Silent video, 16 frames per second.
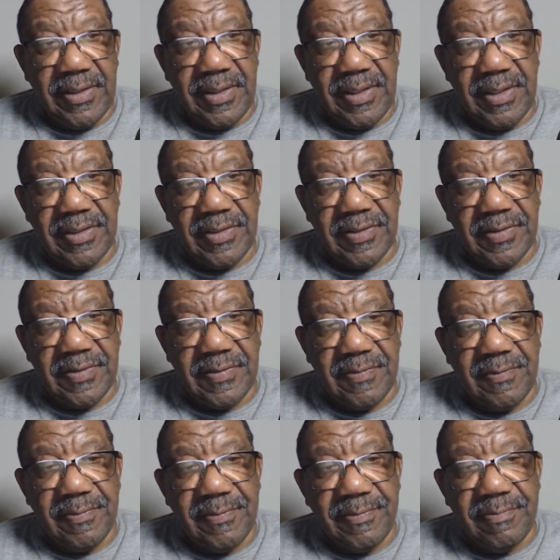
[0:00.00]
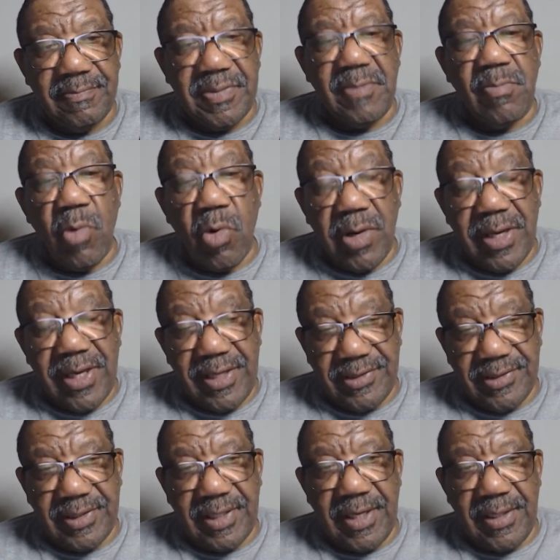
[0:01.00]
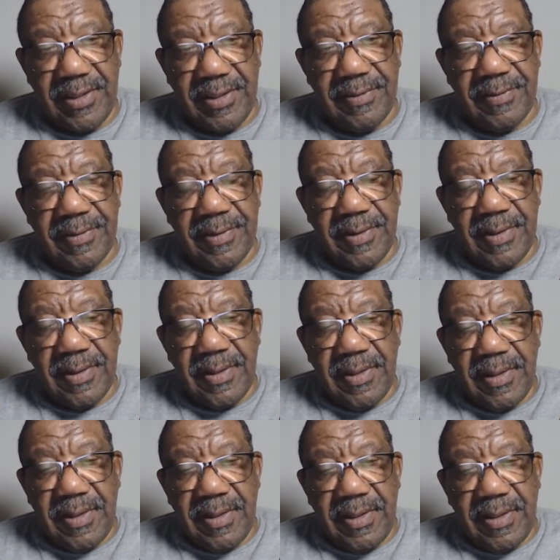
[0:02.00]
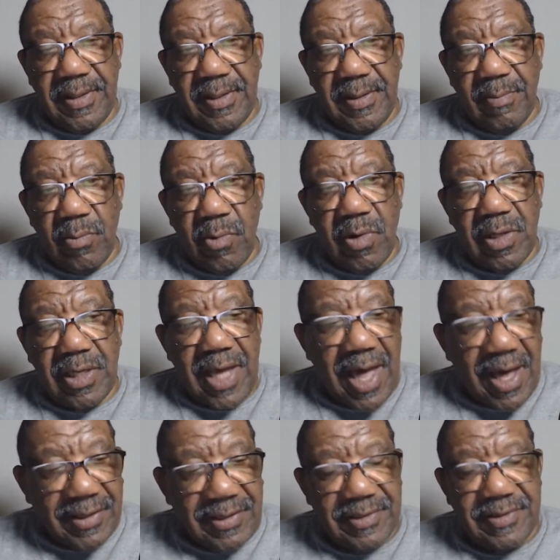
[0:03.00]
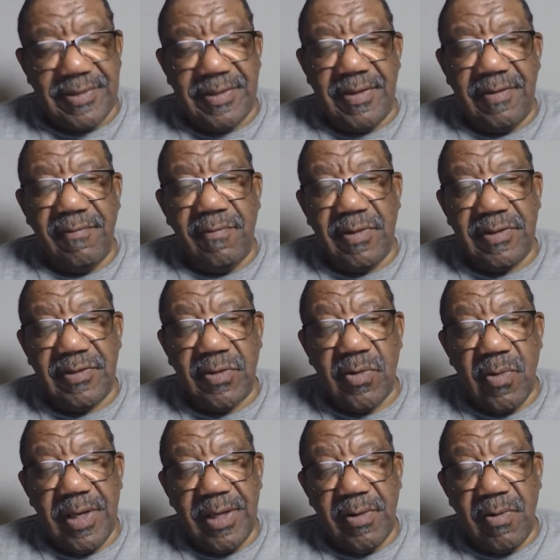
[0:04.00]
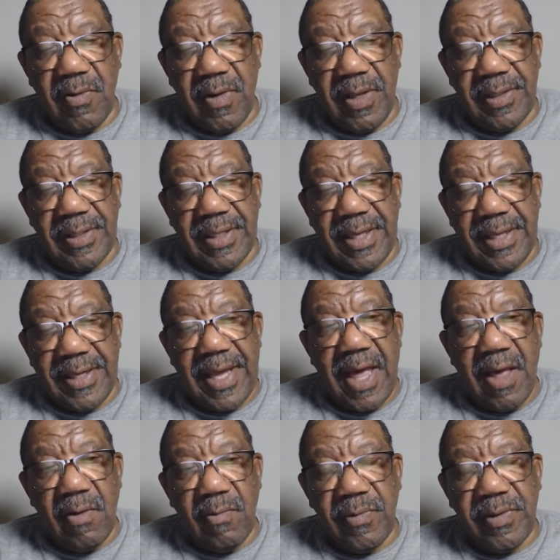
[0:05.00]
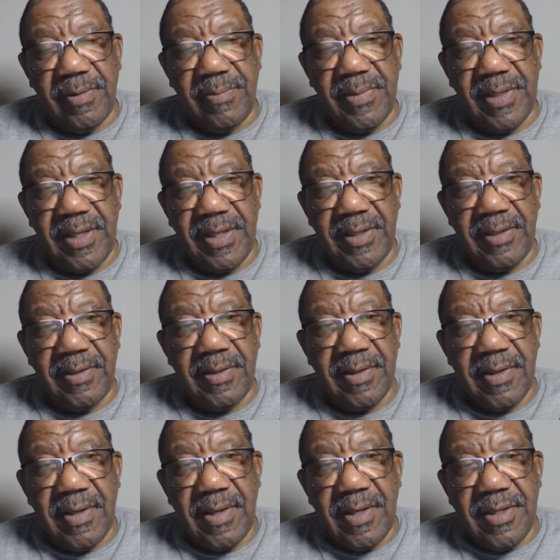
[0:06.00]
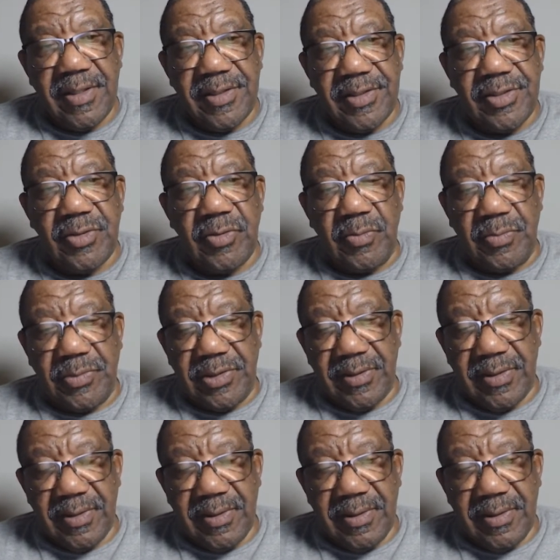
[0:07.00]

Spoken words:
need to be more educated, more cognizant of what's going on and how we are being duped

---------------

● **Required work**
Restate each entry verbatim and skip every image.

● **Written response**
Silent video, 16 frames per second.
[0:00.00]
[0:01.00]
[0:02.00]
[0:03.00]
[0:04.00]
[0:05.00]
[0:06.00]
[0:07.00]

Spoken words:
need to be more educated, more cognizant of what's going on and how we are being duped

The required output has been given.